GOAL OF THE EXERCISE: Using the listing below, reproduce exactly the lines from the one with "[0:03.00-0:04.00]" through the last, with all pictures left out.

MATERIAL PROVIDED:
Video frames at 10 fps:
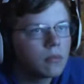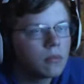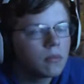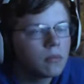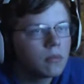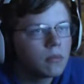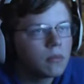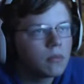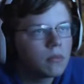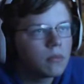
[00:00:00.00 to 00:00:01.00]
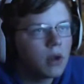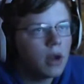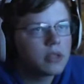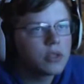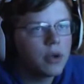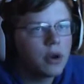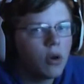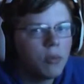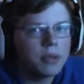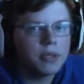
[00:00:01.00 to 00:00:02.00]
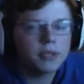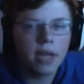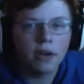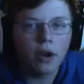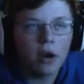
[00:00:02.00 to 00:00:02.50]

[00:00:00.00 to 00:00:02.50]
Alright, let's go ahead and open these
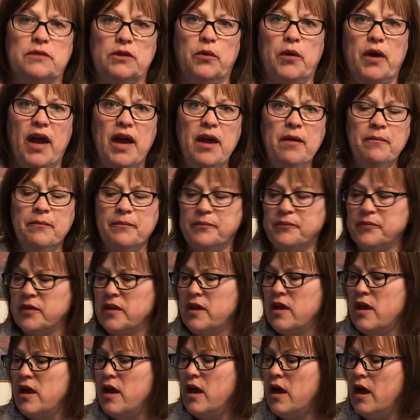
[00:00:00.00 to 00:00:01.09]
Okay?
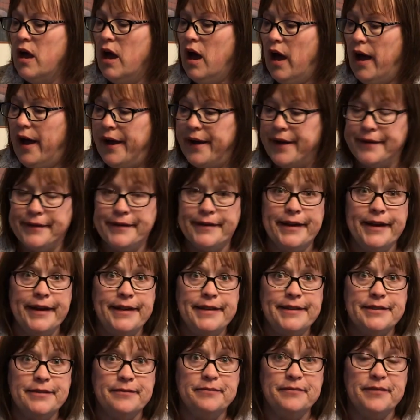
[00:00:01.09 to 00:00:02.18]
All
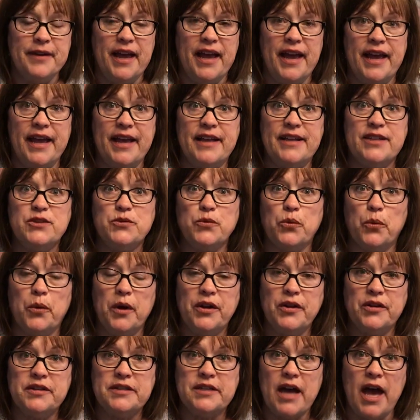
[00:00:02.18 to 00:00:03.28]
right, it's
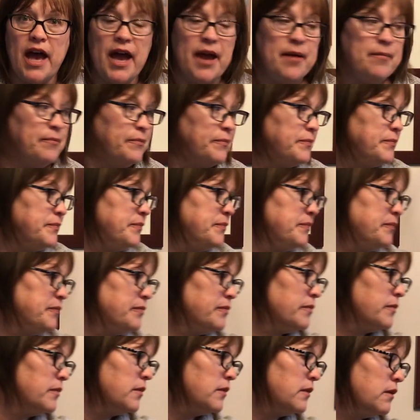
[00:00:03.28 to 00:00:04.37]
riddle time.
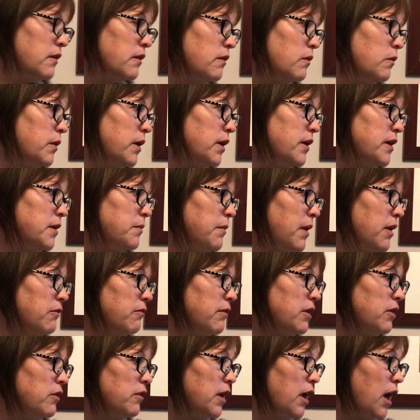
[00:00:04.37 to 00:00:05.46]
Where did my
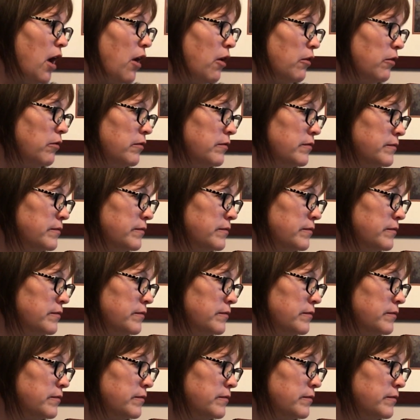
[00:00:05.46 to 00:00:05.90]
riddle go?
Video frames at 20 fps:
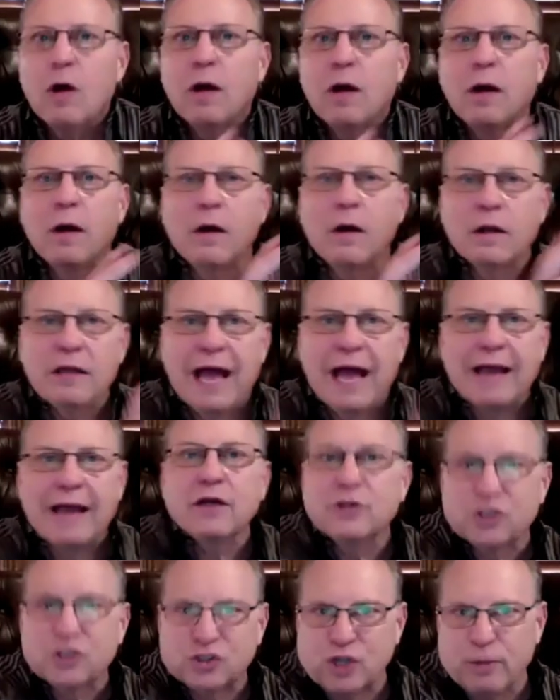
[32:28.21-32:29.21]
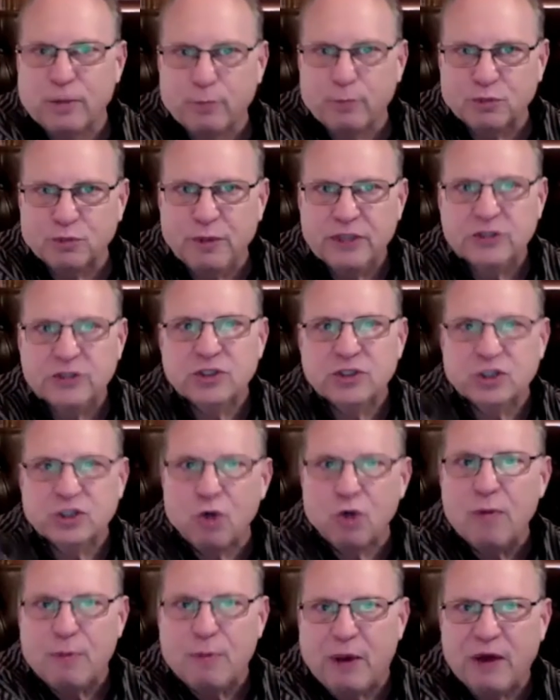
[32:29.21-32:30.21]
like December's business is going
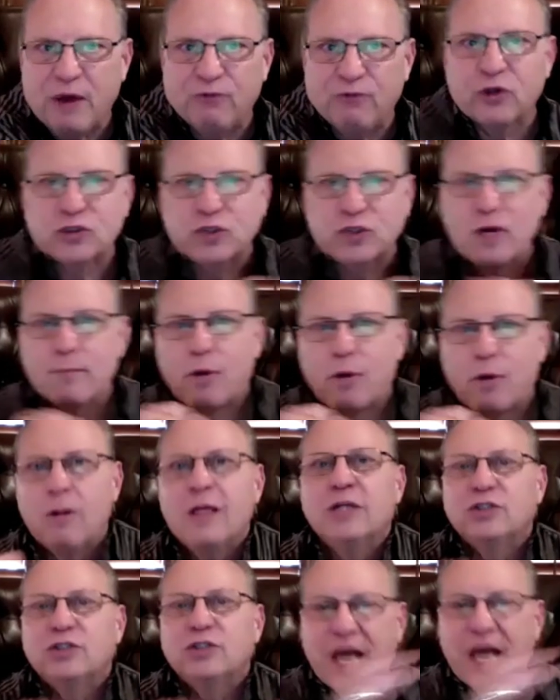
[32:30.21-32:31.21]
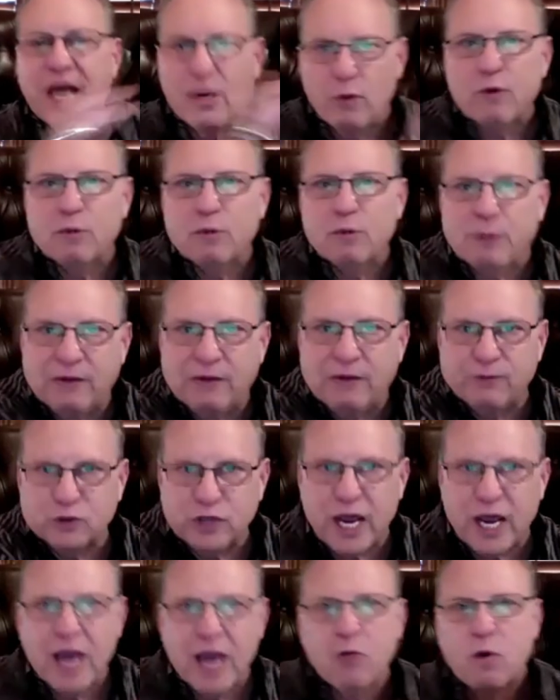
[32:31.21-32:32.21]
to be paid for December. January we paid for
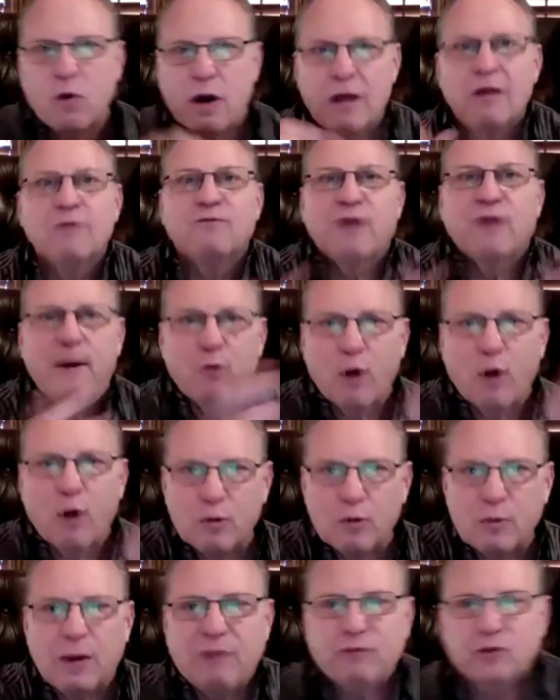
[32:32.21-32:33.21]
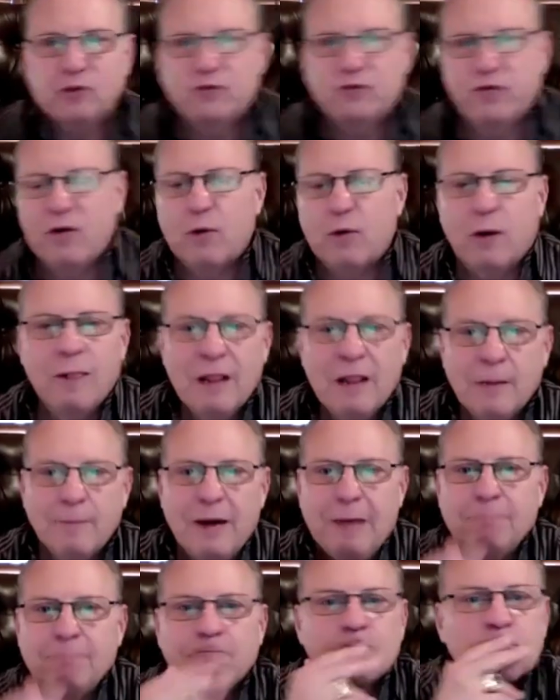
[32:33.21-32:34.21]
January. February we paid for February.
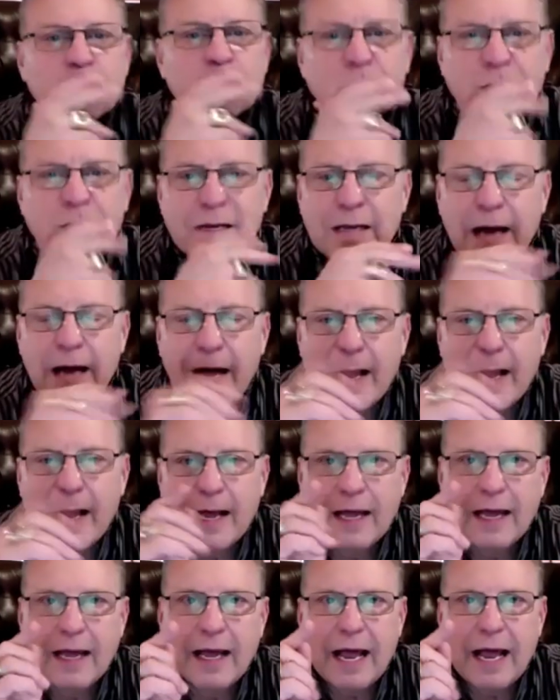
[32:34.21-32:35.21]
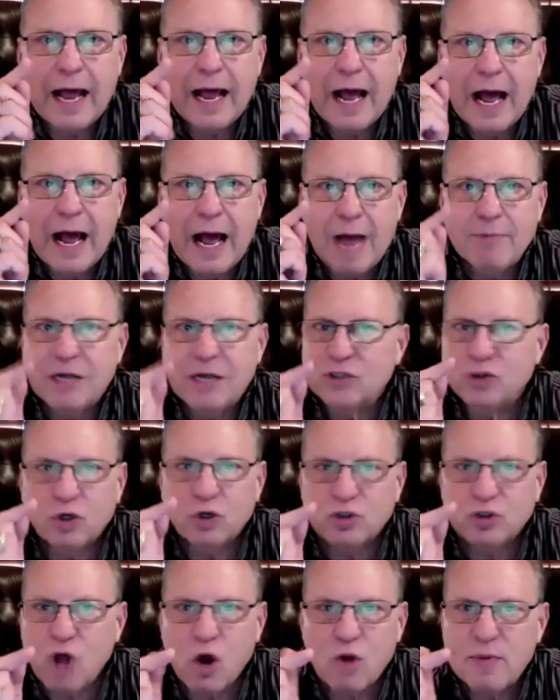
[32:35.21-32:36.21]
But I'm not sure it's
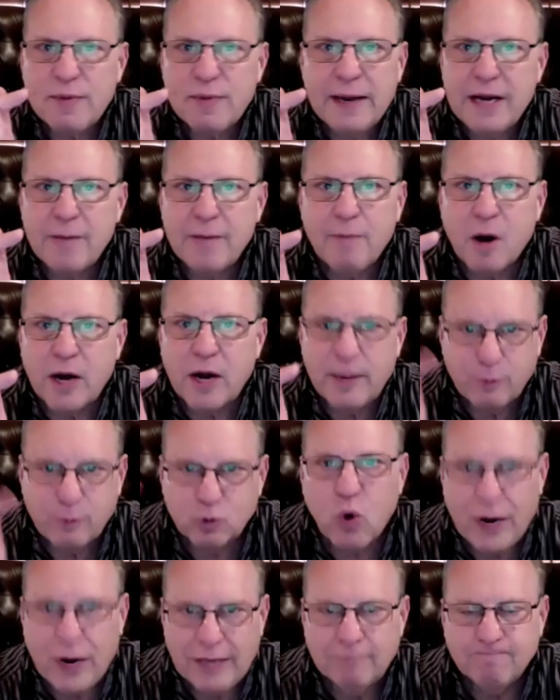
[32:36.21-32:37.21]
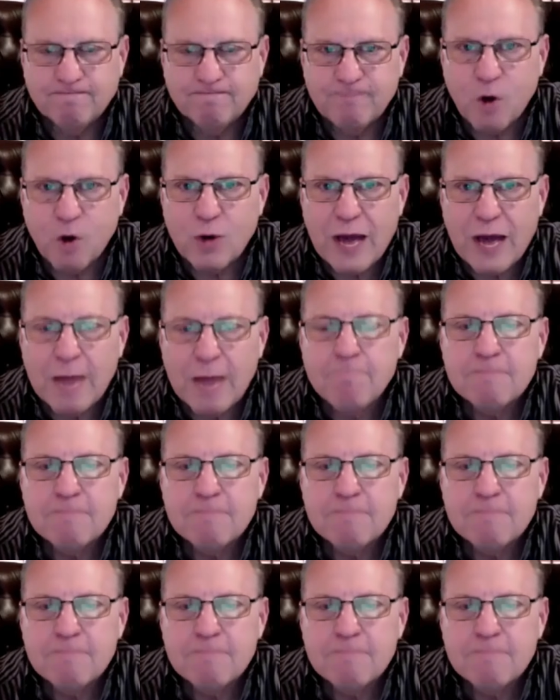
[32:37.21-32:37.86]
all going to be made up on April 20, okay?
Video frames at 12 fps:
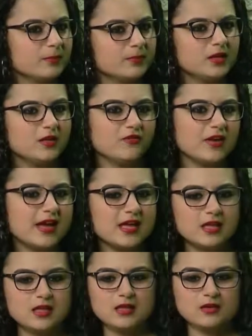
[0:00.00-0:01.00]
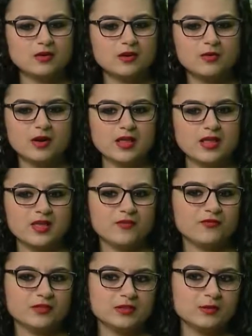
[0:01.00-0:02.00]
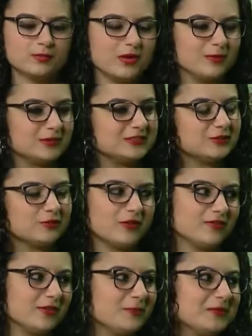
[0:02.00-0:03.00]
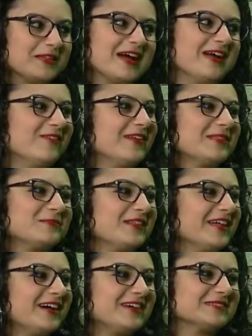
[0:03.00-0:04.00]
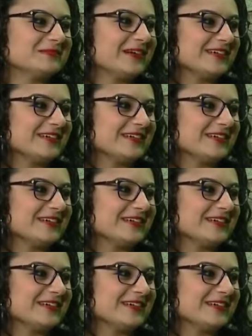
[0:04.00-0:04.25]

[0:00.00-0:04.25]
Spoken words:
But if if LeBron wants to rough it up with Kyrie in the playoffs, I'm not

RESPONSE BELOW:
[0:03.00-0:04.00]
[0:04.00-0:04.25]

[0:00.00-0:04.25]
Spoken words:
But if if LeBron wants to rough it up with Kyrie in the playoffs, I'm not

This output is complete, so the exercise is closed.